The whole listing needs retyping exactly; keep the pictures out of it.

_EXERCISE MATERIALS_
------------
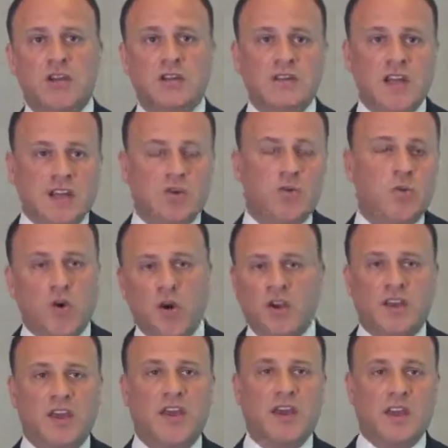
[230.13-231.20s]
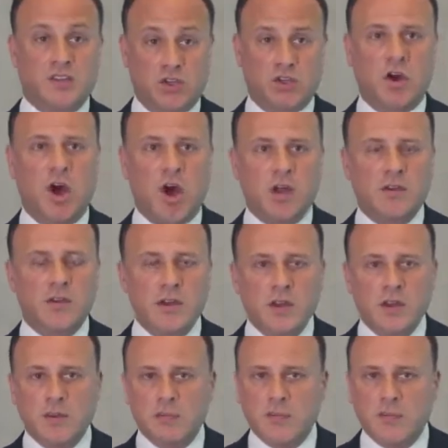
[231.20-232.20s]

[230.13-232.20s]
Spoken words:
networking and so on,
------------
_ANSWER TO THE PROBLEM_
[230.13-231.20s]
[231.20-232.20s]

[230.13-232.20s]
Spoken words:
networking and so on,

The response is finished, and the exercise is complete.